Task details: All entries are to be reproduced exactly; the pictures are to be omitted.

=== Begin Enclosure ===

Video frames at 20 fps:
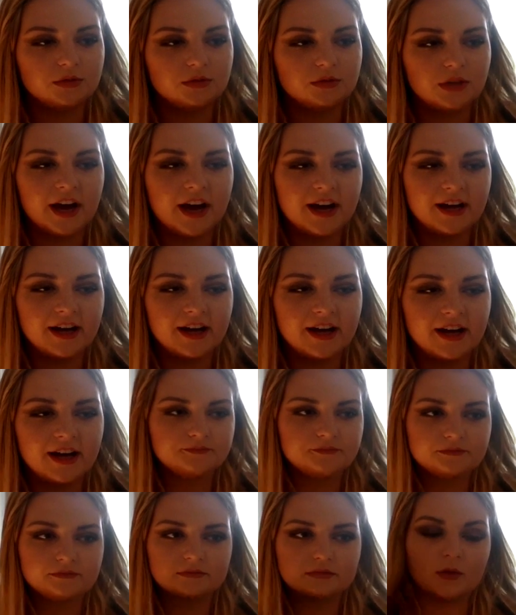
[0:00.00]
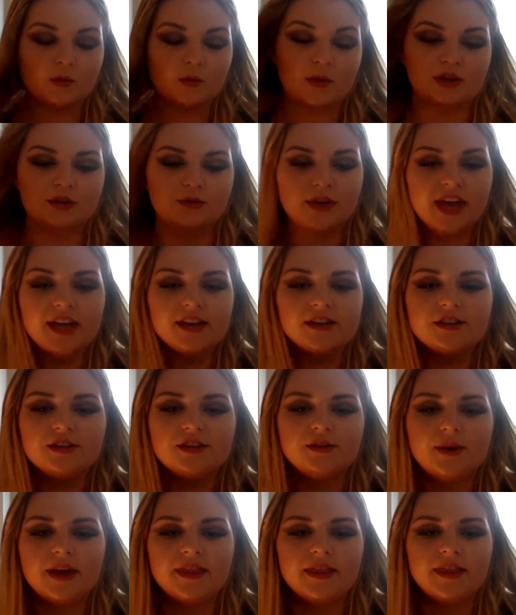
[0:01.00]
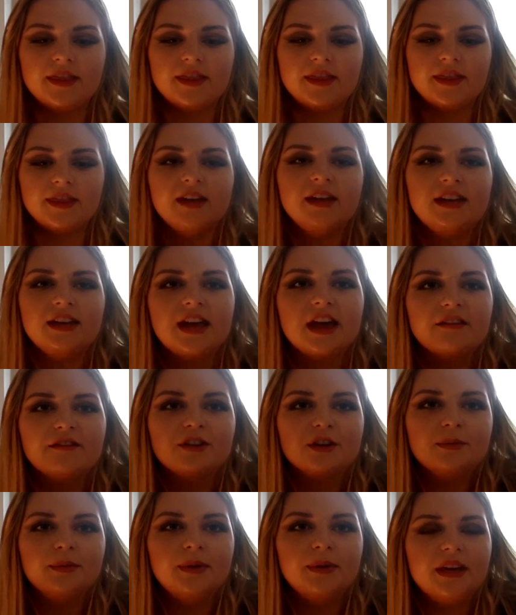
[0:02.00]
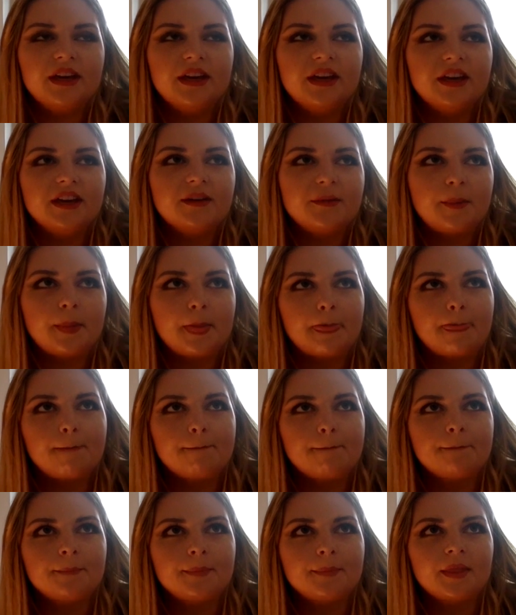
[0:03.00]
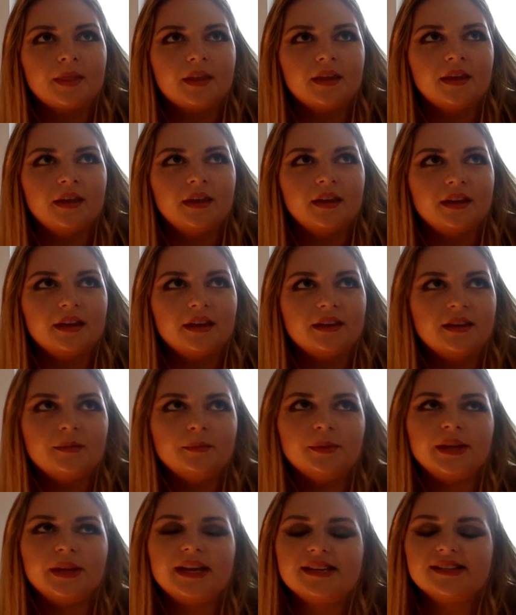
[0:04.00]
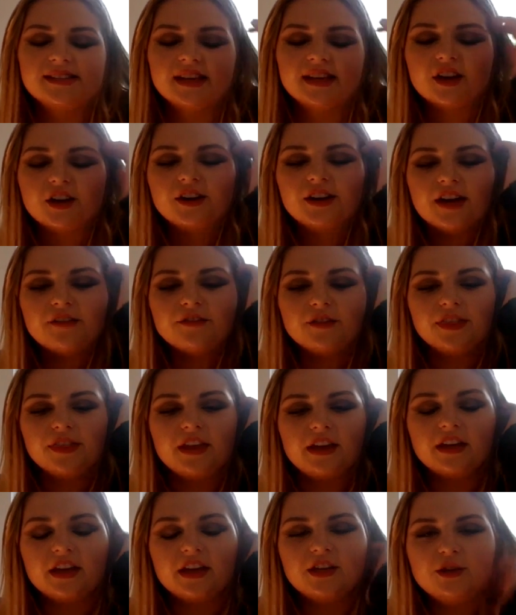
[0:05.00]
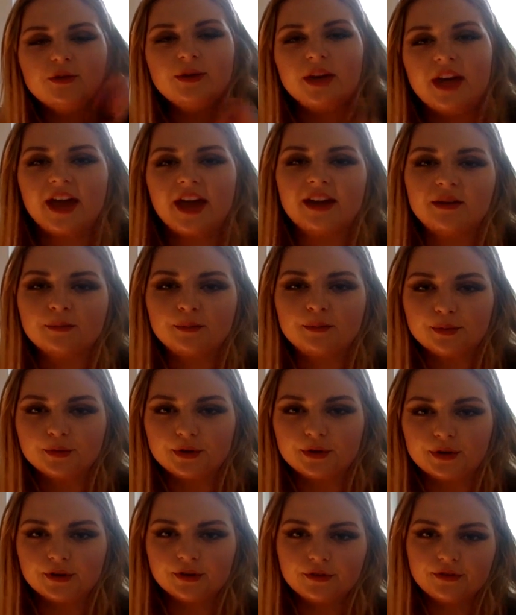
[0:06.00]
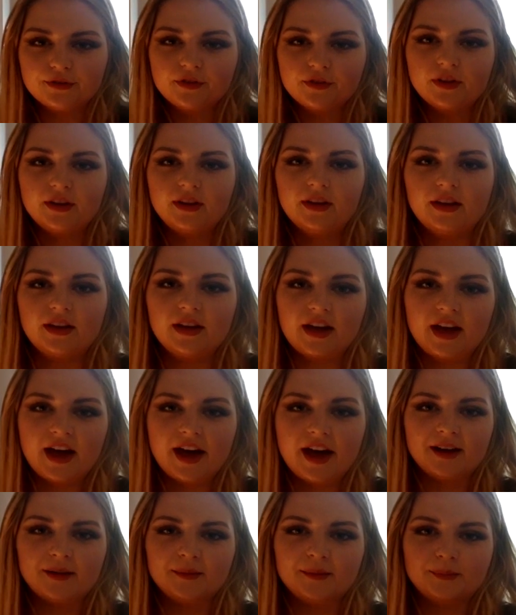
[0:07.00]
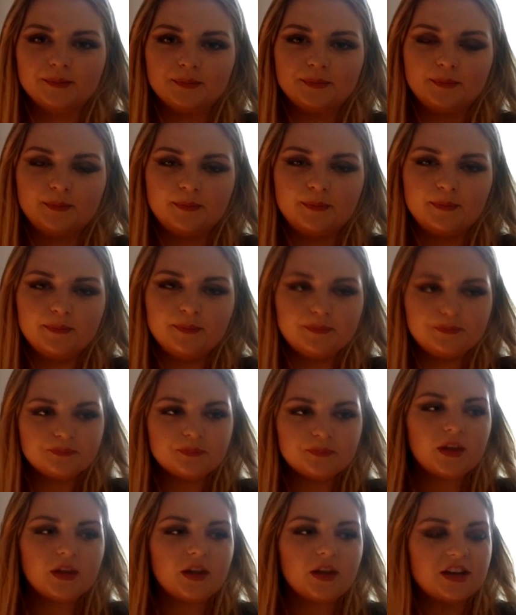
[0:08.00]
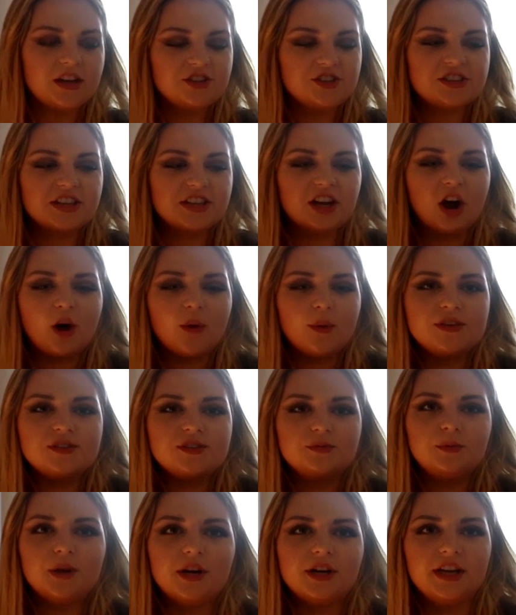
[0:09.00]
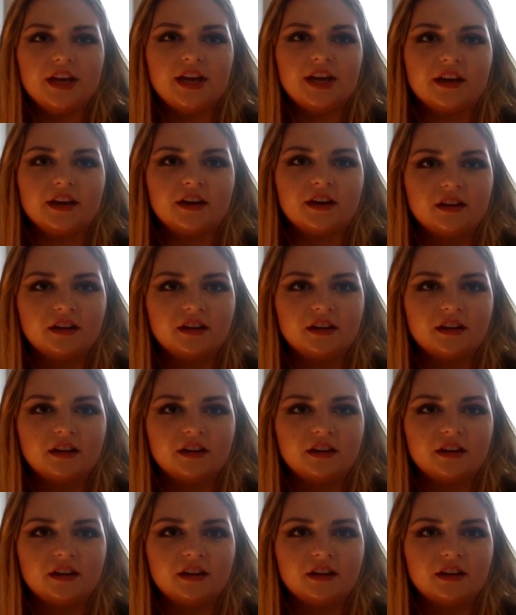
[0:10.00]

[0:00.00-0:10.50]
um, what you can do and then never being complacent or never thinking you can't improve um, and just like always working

=== End Enclosure ===

Response for this exercise:
Video frames at 20 fps:
[0:00.00]
[0:01.00]
[0:02.00]
[0:03.00]
[0:04.00]
[0:05.00]
[0:06.00]
[0:07.00]
[0:08.00]
[0:09.00]
[0:10.00]

[0:00.00-0:10.50]
um, what you can do and then never being complacent or never thinking you can't improve um, and just like always working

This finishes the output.